* DIRECTIONS *
Every record below should be repeated exactly, with the pictures left out.

(Collected data entries)
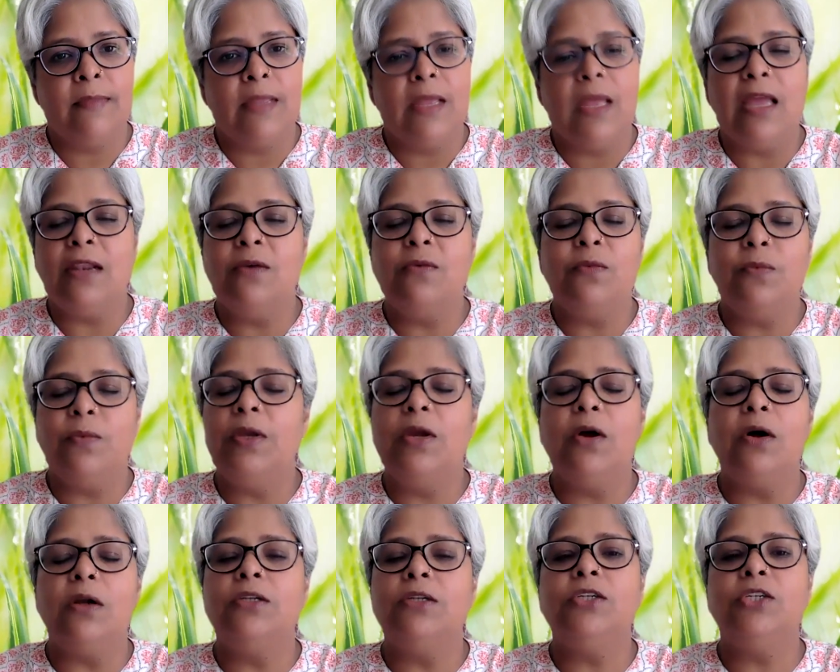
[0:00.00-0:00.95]
And we
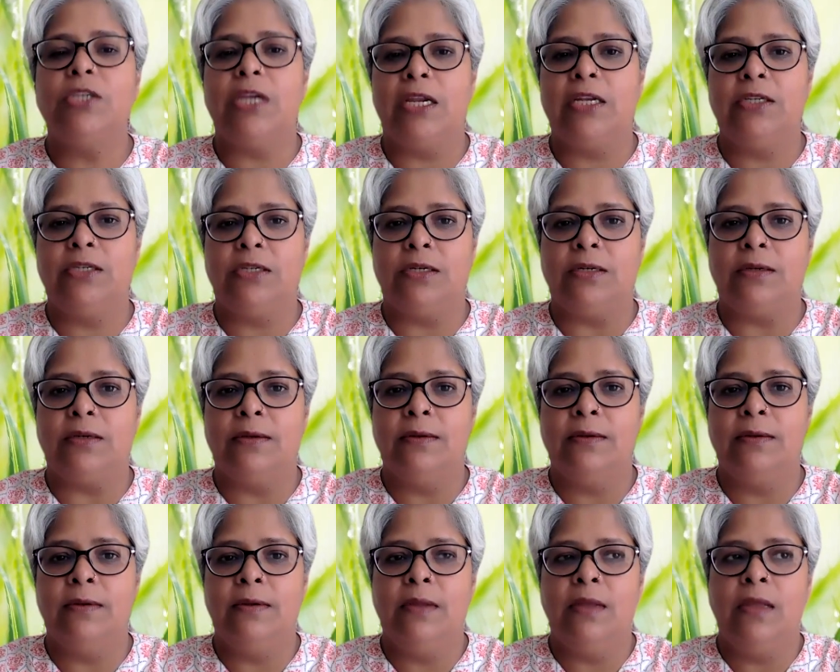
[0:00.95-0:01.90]
got to change it.
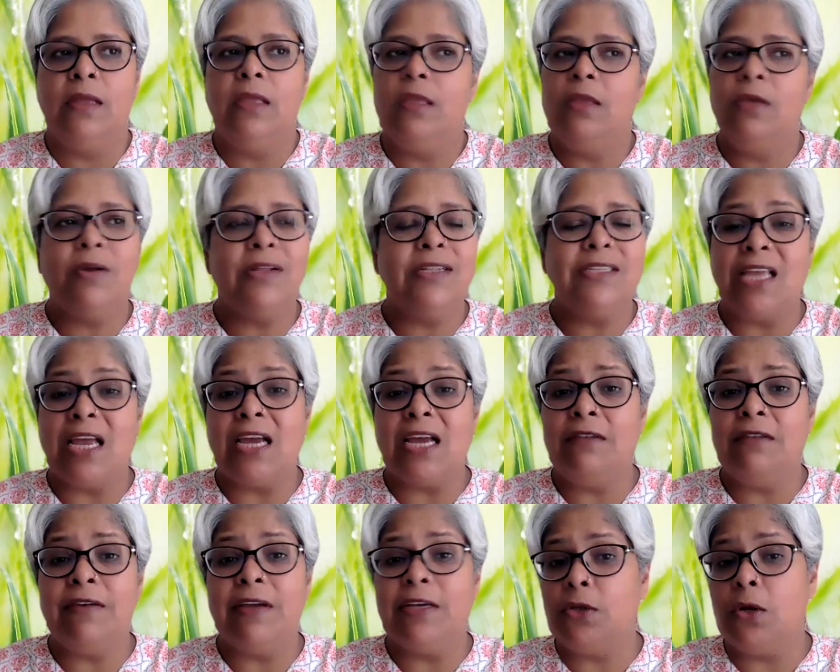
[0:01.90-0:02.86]
You can
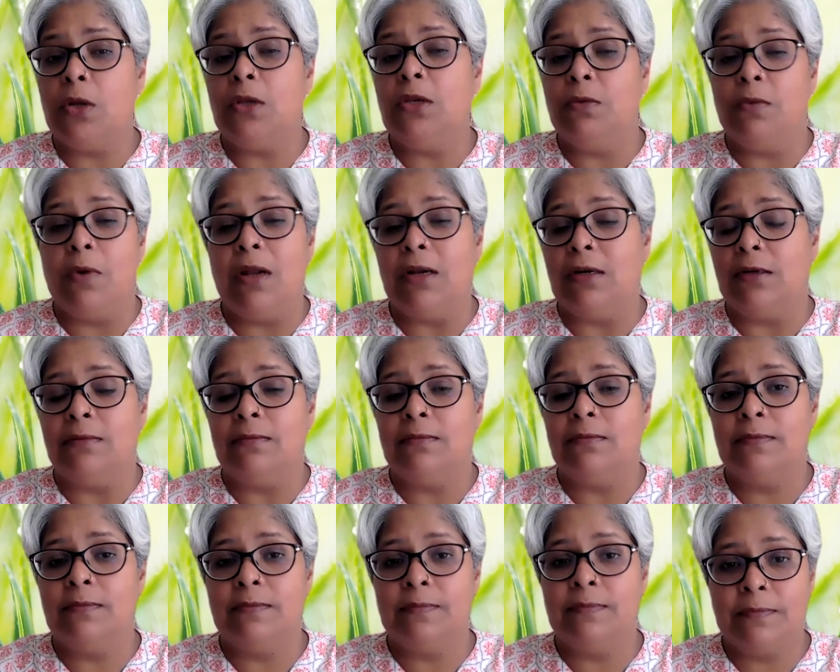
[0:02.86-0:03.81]
sacrifice all you want.
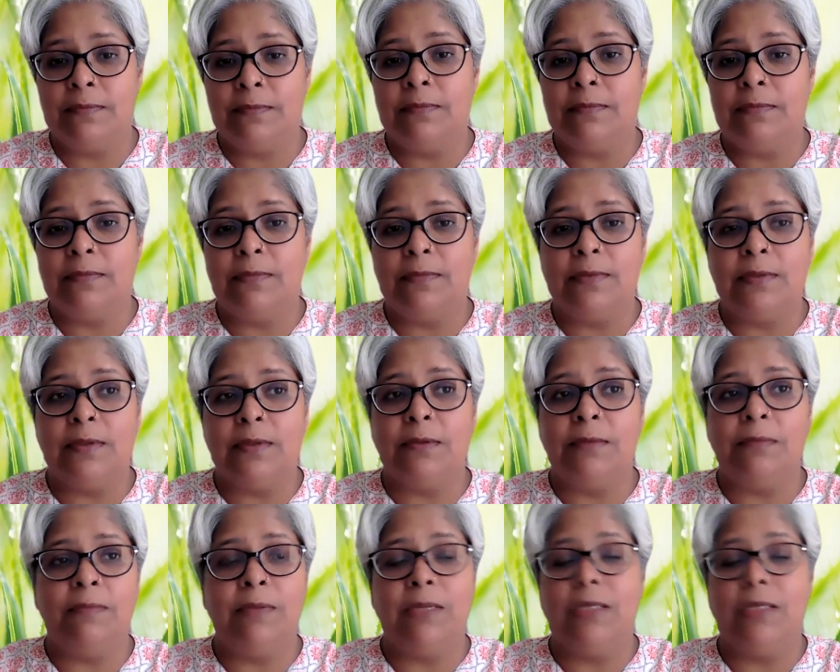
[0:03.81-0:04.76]

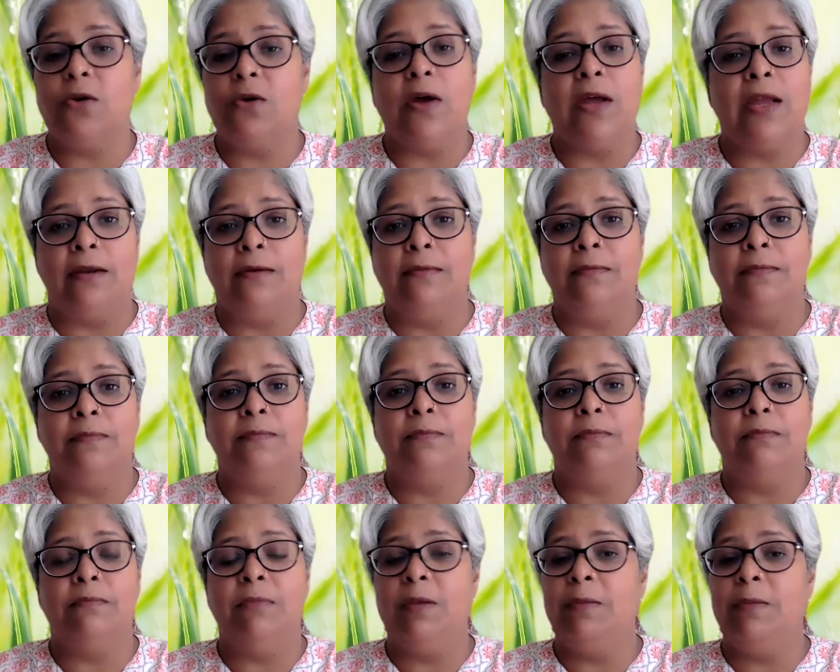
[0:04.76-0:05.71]
Please go ahead,
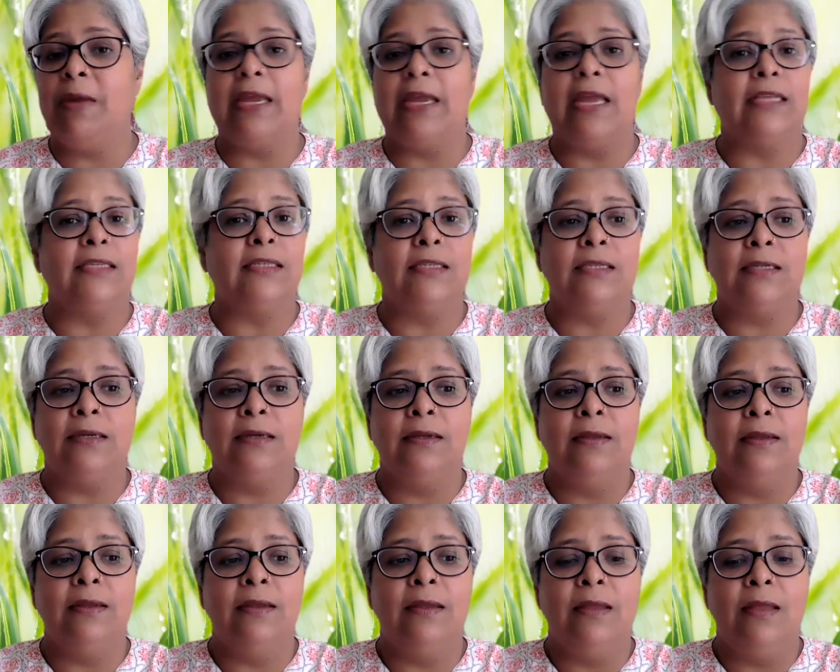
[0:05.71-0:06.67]
be my guest,
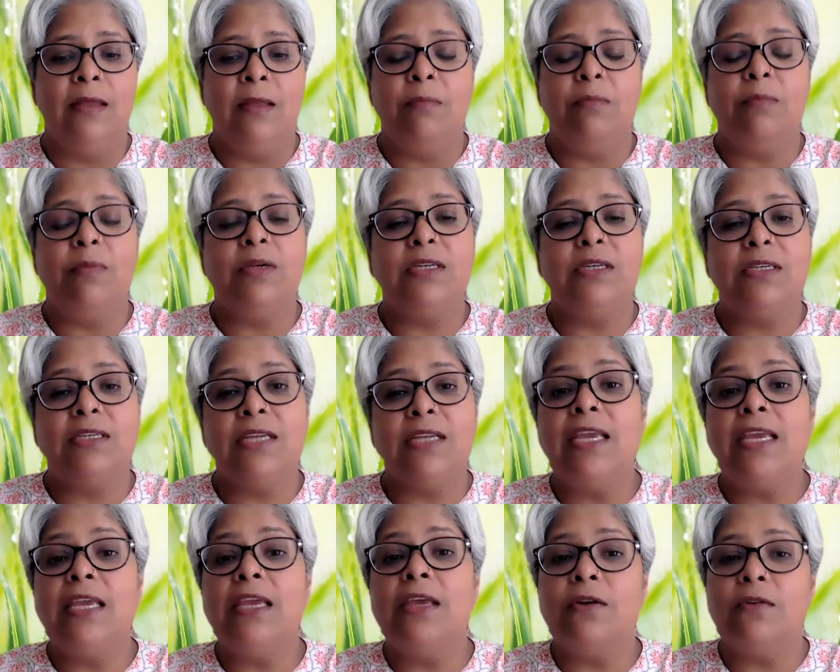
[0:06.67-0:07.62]
but
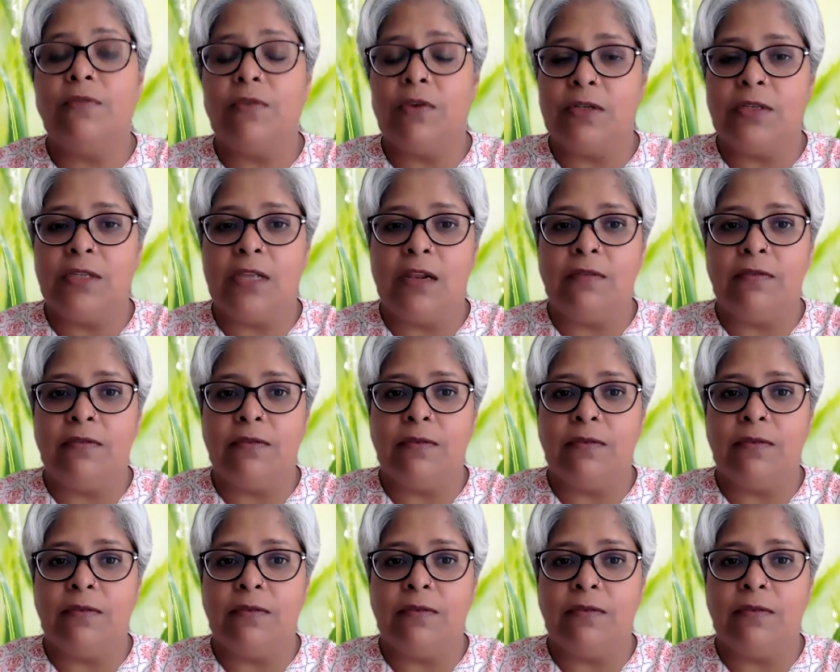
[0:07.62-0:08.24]
take care of yourself.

* ANSWER BELOW *
[0:00.00-0:00.95]
And we
[0:00.95-0:01.90]
got to change it.
[0:01.90-0:02.86]
You can
[0:02.86-0:03.81]
sacrifice all you want.
[0:03.81-0:04.76]

[0:04.76-0:05.71]
Please go ahead,
[0:05.71-0:06.67]
be my guest,
[0:06.67-0:07.62]
but
[0:07.62-0:08.24]
take care of yourself.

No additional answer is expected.